Stock index futures were mixed ahead of the open Tuesday as investors kept a wary eye on events still developing in Japan and Libya.
Smoke and steam rose from two of the most threatening reactors at Japan's quake-crippled nuclear plant, suggesting the battle to avert a disastrous meltdown and stop the spread of radiation was far from won. Another 6.3 magnitude earthquake shook Miyagi and Fukushima prefectures in northeast Japan Tuesday morning.
The president of the Tokyo stock exchange told CNBC said the bourse was not considering shortening trading hours to deal with the electricity shortage Japan faces following the devastating earthquake. Shares in Japan rose 4 percent on Tuesday.
Oil pricesare once again on the rise after a third night of air strikes on the Libyan capitalTripoli.
“Oil isn’t going down anytime soon," Rachel Ziemba, senior research analyst for Roubini Global Economics (RGE), told CNBC. “The question is, when it spikes to 150 (dollars), do people expect it to stay there? What if it averages 115-120 (dollars) a barrel?.”
RGE predicts that at that point the global economy would be spending almost 6 percent of GDP on oil. “In the past that has always preceded recession. We’re already starting to see a slowing global growth,” she said.
There is little news on the economic front today, except for the Federal Housing Finance Authority’s monthly house price data will be released at 10 a.m.
In company news, the CTIA wireless conference kicks off in Orlando Tuesday. (CNBC.com will be streaming the keynote addresses live between 9 and 10:30 a.m.)
, whose stock fell 14 percent on Monday in the wake of AT&T's acquisition of T-Mobile, will be among the talking points.
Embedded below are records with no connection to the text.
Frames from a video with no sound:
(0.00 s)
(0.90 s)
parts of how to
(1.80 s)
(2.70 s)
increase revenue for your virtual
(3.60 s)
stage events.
Many investors had expected the logical partner for T-Mobile to be Sprint.
Walgreen fell despite reporting sales above expectations, while Dollar General rose after reporting a doubling in its fiscal fourth-quarter earnings.
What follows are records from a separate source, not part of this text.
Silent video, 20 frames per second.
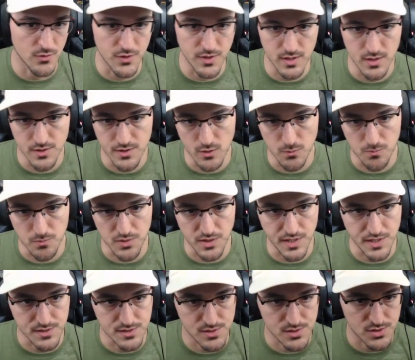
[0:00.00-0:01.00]
The
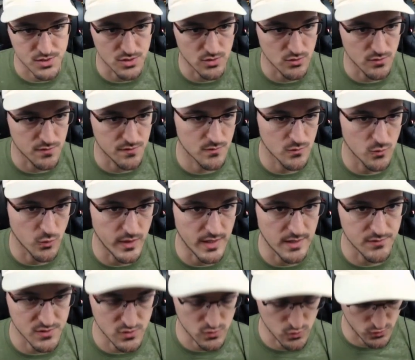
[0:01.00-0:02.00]
plains, so we
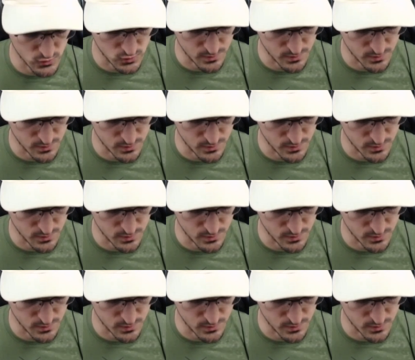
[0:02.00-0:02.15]
have Source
Shares of Tiffany traded flat after the luxury jeweler cut its first quarter outlook because it had to close stores in Japan after the earthquake and tsunami, even as the company reported a 29 percent jump in fourth quarter income on strong demand both domestically and overseas.
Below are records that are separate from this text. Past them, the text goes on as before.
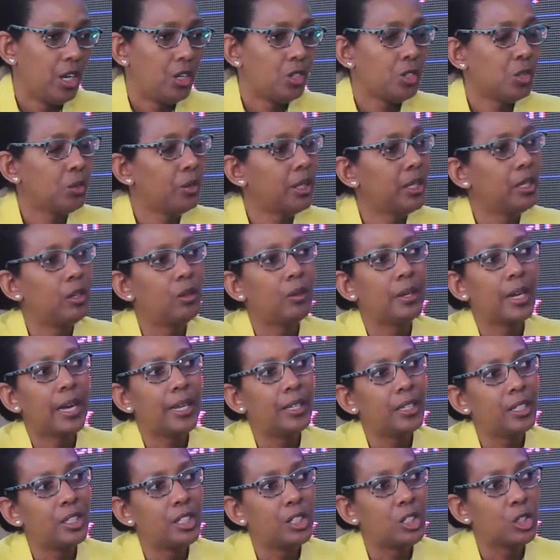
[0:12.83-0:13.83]
So they look
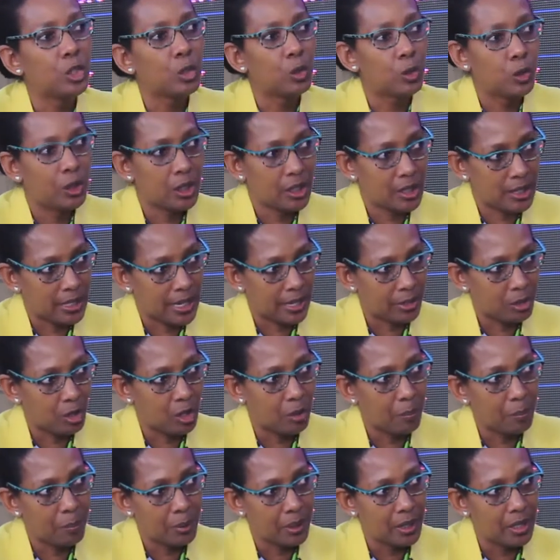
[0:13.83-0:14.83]
at the disclosures that
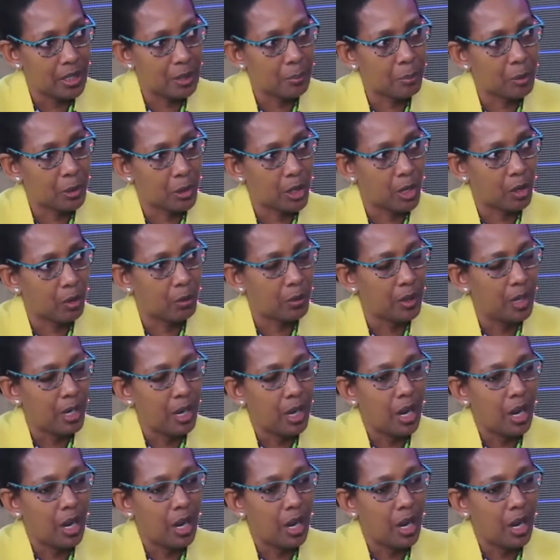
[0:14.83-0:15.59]
companies put out.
And Bristol-Myers Squibb rose more than 5 percent in after-market trading after receving good news from a trial for its melanoma drug ipilimumab.
Research in Motion's tablet, the Blackberry Playbook, will go on sale April 19 for $499, the company said Tuesday.
Netflix gained after Credit Suisse raised the movie rental firm to "outperform" from "neutral."
On Tap This Week:
TUESDAY: CTIA Wireless Convention; after-the-bell earnings from Adobe.
WEDNESDAY: Caterpillar analyst meeting; annual meetings for Disney, HP and Starbucks; mortgage applications, new home sales, oil inventories; before-the-bell earnings from General Mills.
THURSDAY: EU summit; durable goods, jobless claims, natural gas inventories, 10-year TIPS auction, money supply; before-the-bell earnings from Best Buy and ConAgra; after-the-bell earnings from Oracle, Research in Motion.
FRIDAY: USDA food prices outlook; GDP revision, corporate profits, and consumer sentiment.